A class library for discovering the format of files. Useful when receiving data from end-users when you cannot always rely on the content type specified (or trust it).
The library is extensible, it can support further formats.
Stable builds are available as NuGet packages. You can install it via the Package Manager or via the Package Manager Console:
Install-Package Workshell.FileFormats
You can call FileFormat.Get(string)
with a file name to attempt to disocver the format of a file, such as:
var format = FileFormat.Get(@"C:\Windows\explorer.exe");
You can also call FileFormat.Get(Stream)
on a stream, such as:
var file = new FileStream(@"C:\Windows\explorer.exe", FileMode.Open, FileAccess.Read);
var format = FileFormat.Get(file);
Note that the Stream
instance should support seeking as the stream will need to be rewound during the scanning process.
If a format could not be found then a simple null
will be returned. If it is found then you can test the return type directly, such as:
if (format is PortableExecutableFormat)
{
// Do something...
}
Formats can also take advantage of inheritance, for example the Office Open XML Word Document format has the following chain:
WordDocumentFormat -> OfficeZipFormat -> ZipFormat -> FileFormat
This means you can check further up the chain.

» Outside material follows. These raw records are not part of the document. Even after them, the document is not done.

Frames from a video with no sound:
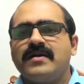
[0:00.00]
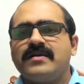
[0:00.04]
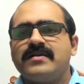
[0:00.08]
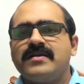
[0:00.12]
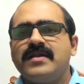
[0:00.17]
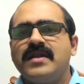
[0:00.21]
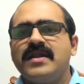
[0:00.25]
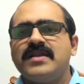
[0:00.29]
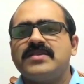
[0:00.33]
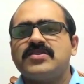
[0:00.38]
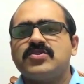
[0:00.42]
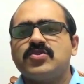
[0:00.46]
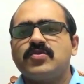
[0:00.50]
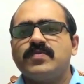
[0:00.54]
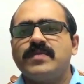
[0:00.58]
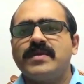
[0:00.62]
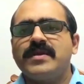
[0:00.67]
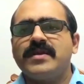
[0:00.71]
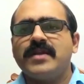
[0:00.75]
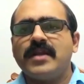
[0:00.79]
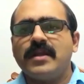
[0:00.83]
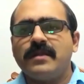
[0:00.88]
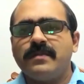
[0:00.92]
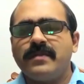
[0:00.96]
needs to be
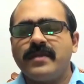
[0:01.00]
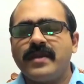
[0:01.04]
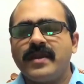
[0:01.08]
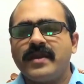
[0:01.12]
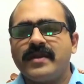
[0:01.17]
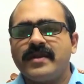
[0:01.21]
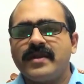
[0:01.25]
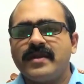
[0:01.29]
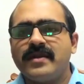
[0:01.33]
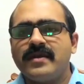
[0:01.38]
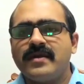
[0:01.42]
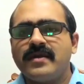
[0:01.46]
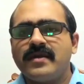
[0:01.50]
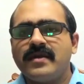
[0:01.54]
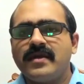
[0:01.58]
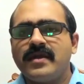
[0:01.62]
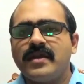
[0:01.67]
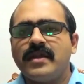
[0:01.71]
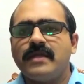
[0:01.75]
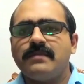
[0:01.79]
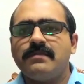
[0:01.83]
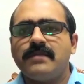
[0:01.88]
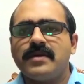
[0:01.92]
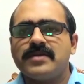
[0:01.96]
deliberated
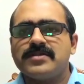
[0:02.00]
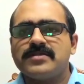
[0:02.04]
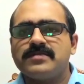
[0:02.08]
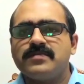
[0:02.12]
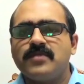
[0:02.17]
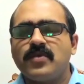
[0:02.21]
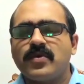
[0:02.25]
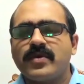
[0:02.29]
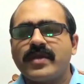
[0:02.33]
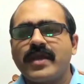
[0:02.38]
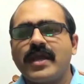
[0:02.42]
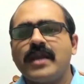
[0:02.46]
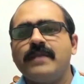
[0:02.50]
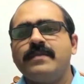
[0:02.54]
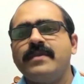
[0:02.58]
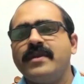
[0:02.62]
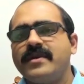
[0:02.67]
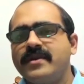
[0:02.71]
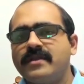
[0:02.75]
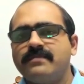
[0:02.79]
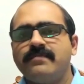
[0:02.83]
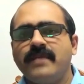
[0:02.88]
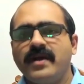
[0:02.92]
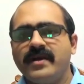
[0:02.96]
in a much more
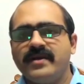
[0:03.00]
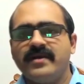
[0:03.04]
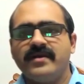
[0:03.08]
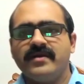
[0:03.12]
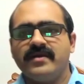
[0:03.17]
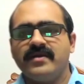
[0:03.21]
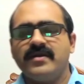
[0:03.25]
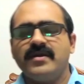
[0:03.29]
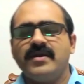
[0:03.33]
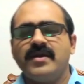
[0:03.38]
calibrated manner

For example:
if (format is ZipFormat)
{
// Do something...
}
The above example would cover any file that's detected as being ZIP based, which includes Office Open XML and the Open Document Format.

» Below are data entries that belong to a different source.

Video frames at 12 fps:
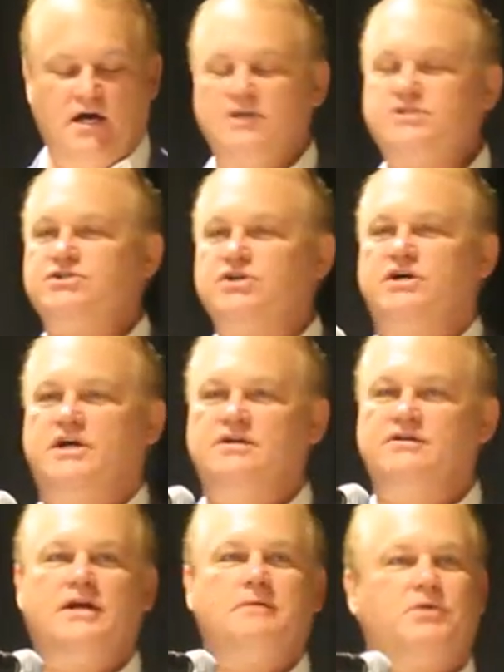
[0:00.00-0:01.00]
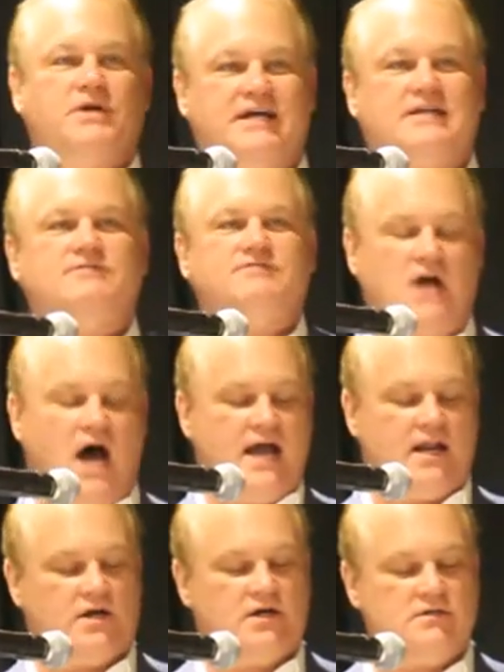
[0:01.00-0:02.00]
asserted that a predictive
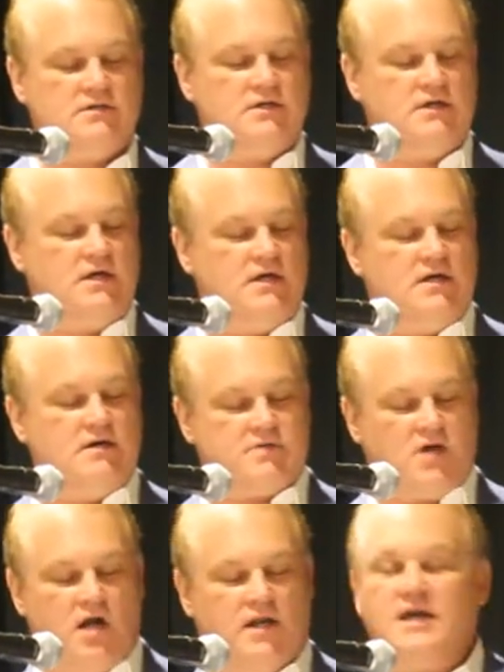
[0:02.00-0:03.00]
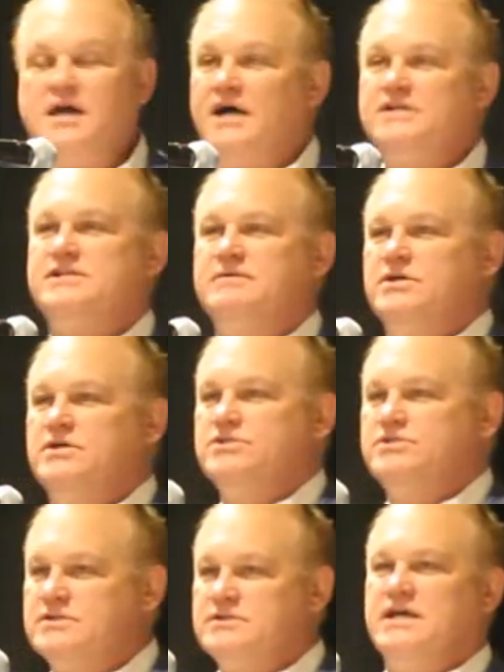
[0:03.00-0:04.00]
dialer calling
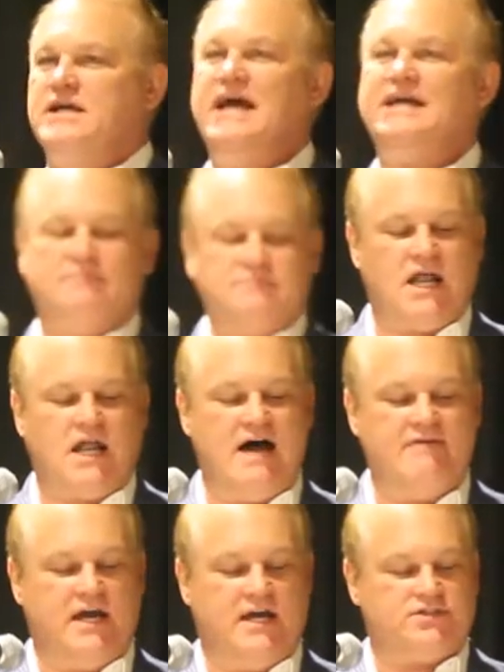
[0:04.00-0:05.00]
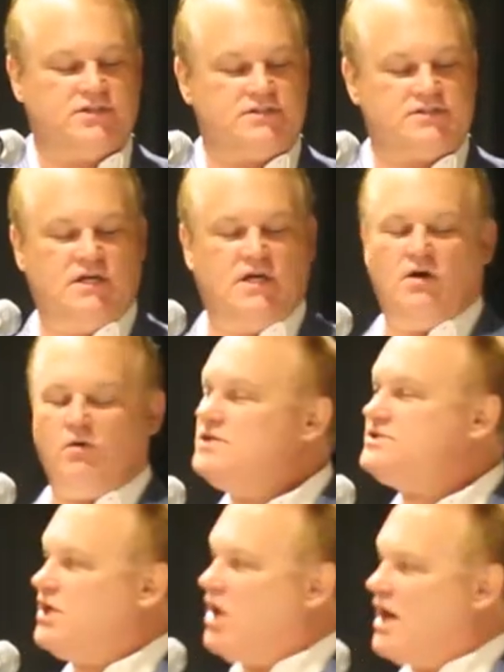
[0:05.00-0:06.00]
customers to connect live agents
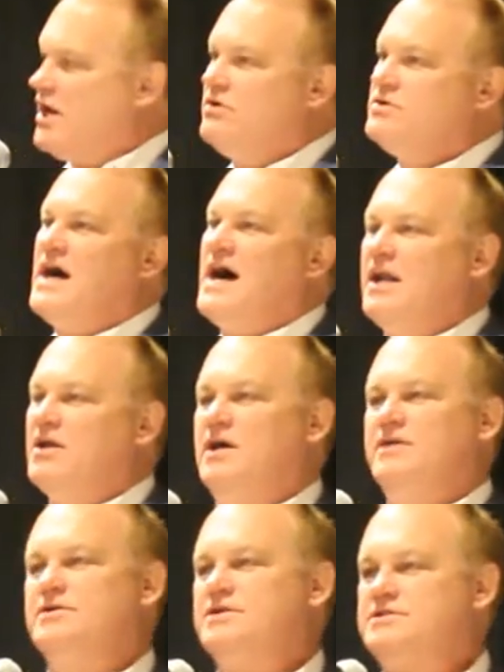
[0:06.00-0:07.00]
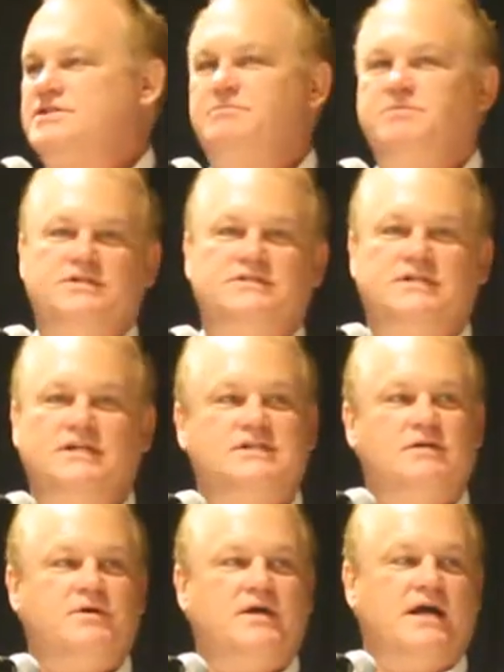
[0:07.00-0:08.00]
was an auto dialer under the
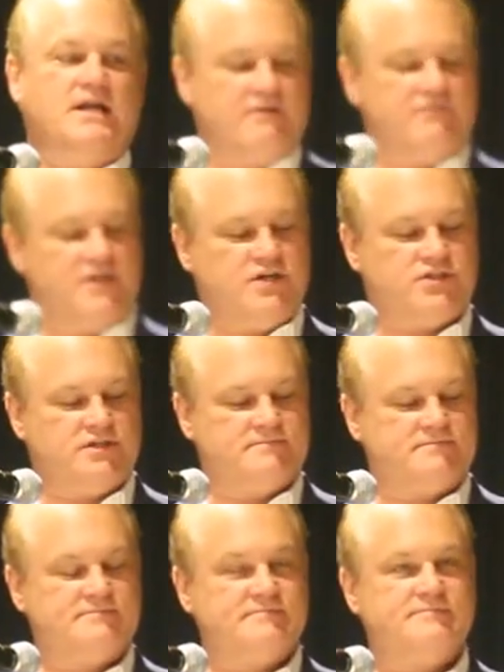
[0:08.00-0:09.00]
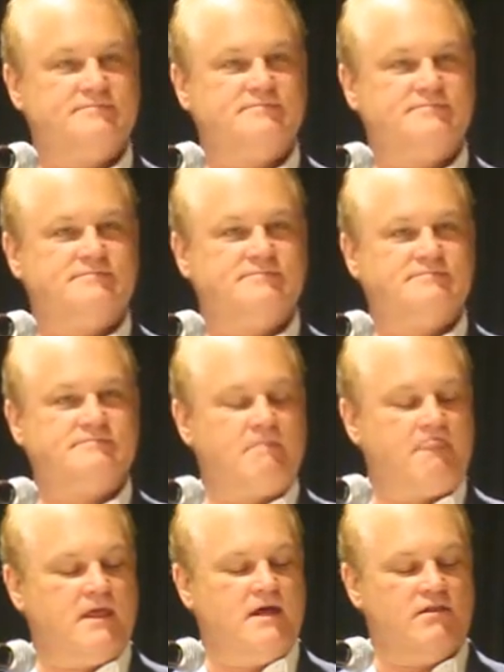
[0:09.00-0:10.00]
TCPA definition.
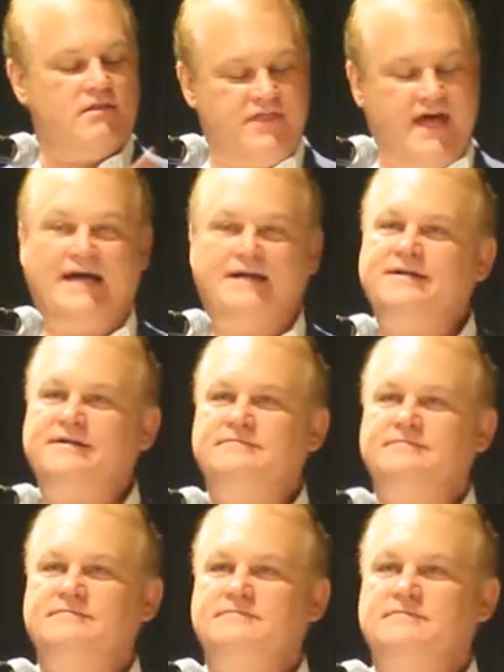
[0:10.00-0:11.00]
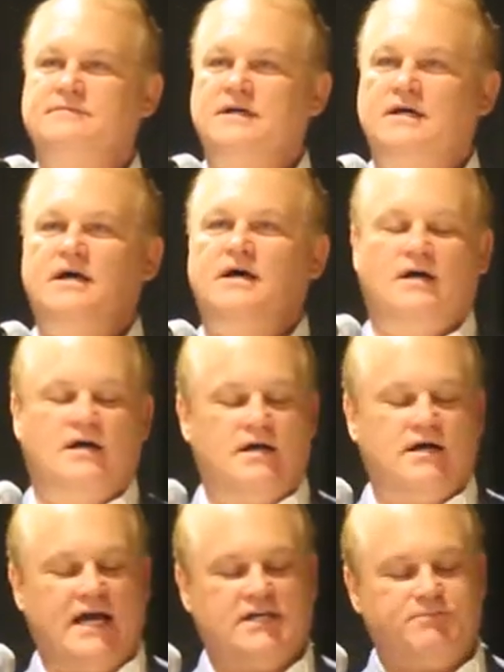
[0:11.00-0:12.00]
Then,
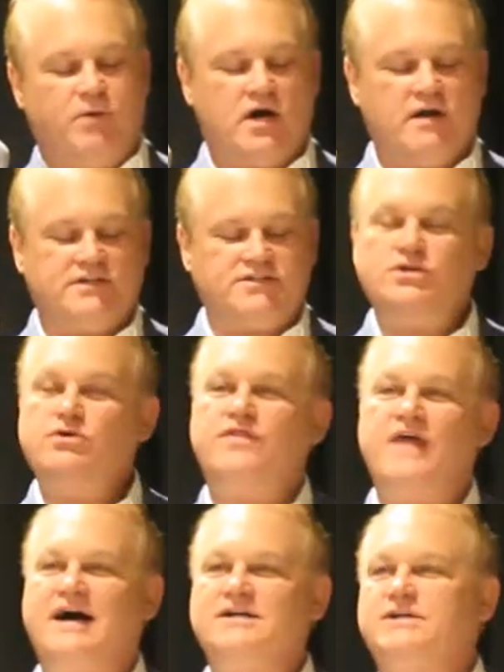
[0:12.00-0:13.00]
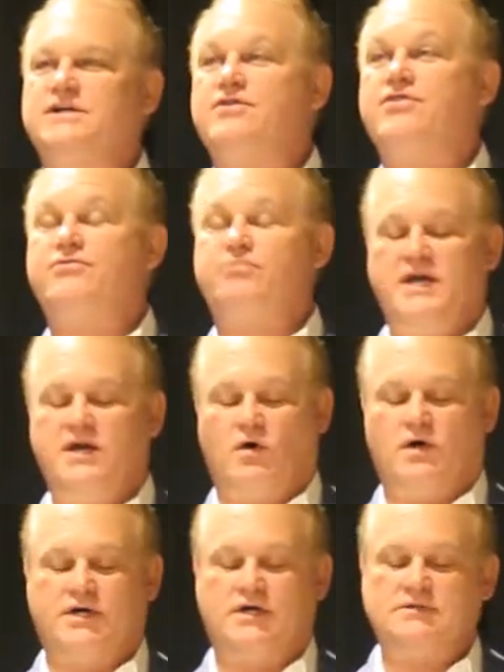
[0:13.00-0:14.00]
as part of a 2003
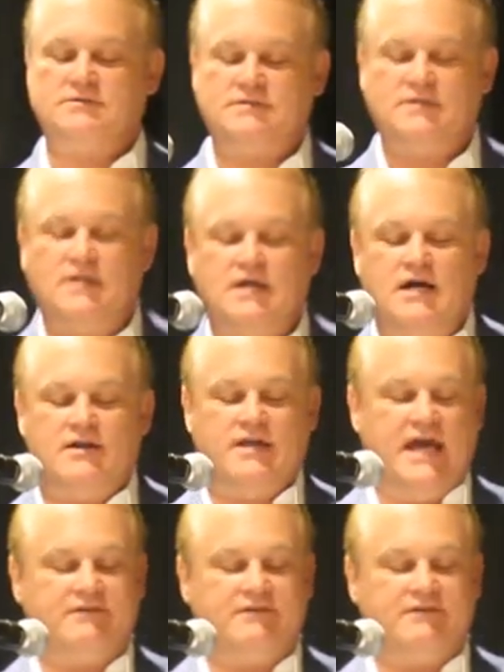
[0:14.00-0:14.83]
order, the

In order to add support for a new format you first need to define a subclass of FileFormat
which defines the content types and
file extensions of matched data.
Take for example the PDF format:
public class PDFFormat : FileFormat
{
private static readonly string[] _contentTypes => new[]
{
"application/pdf",
"application/x-pdf"
};
private static readonly string[] _extensions => new[] { "pdf" };
public PDFFormat() : base(_contentTypes, _extensions)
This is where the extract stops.